With more time on your hands, you can begin looking at your data more closely, understanding your populations better. And you can reach out to CBOs in your catchment area that specifically address those needs.

It might sound too good to be true, but it doesn’t have to be. With the right partner, FQHCs can gain access to critical complementary services that relieve pressure on finite resources and make it possible to dive deeper into holistic, proactive care.

As an independent practice association (IPA), Yuvo Health provides administrative services, access to contracts, and strategic support so you can use your scarce internal resources for tasks like expanding clinical and non-clinical services for high-needs populations.

Working in concert with other independent FQHCs also enables community health leaders to learn from their peers, leverage their colleagues’ relationships with key CBOs, and increase collective bargaining power with health plans and other entities.

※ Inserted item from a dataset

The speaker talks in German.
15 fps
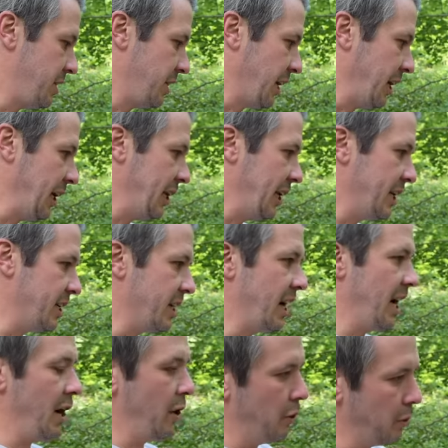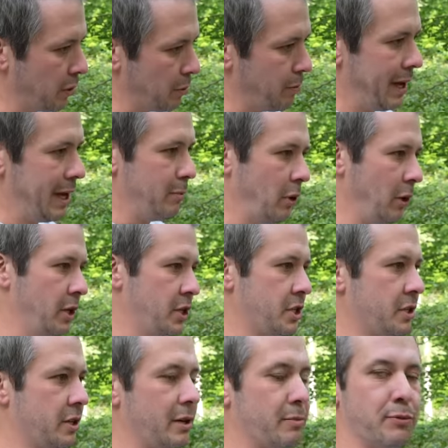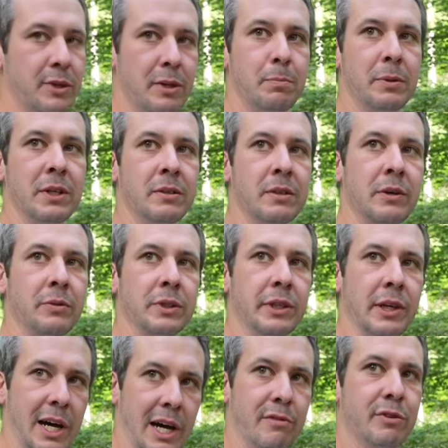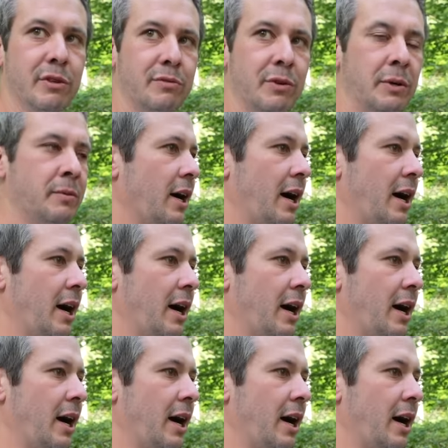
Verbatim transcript: Die Ringelnatter auch, mehr Molche, Amphibien und die Larven davon.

Looking toward a future of financial and clinical sustainability

There’s no question that FQHCs have been burned over and over again by people promising them resources or offering a technology to solve their biggest problems. It’s difficult to parse through dozens of pitches from ambitious organizations looking to make moves in a growing sector. IPAs are different, however. Members become true partners, not customers, and fully retain the ability to run their clinics and make advantageous decisions for themselves.

To belabor a metaphor a little, we’re not here to give FQHCs a fish and claim it will feed them for a lifetime. Our job is to take over some of the more tedious fishing-related background tasks so FQHCs can focus on what’s important: serving up high-quality healthcare to a hungry community.

Much like migrants searching for new opportunities in an unfamiliar community, FQHCs simply need to remain open to the possibility that value-based care can turn a rocky past into a promising future.

By choosing partners with a shared focus on prioritizing patient care for vulnerable populations, FQHCs can deepen their roots in their communities, address the unique needs of their diverse patients, and continue to offer top-quality care to everyone who comes through their doors.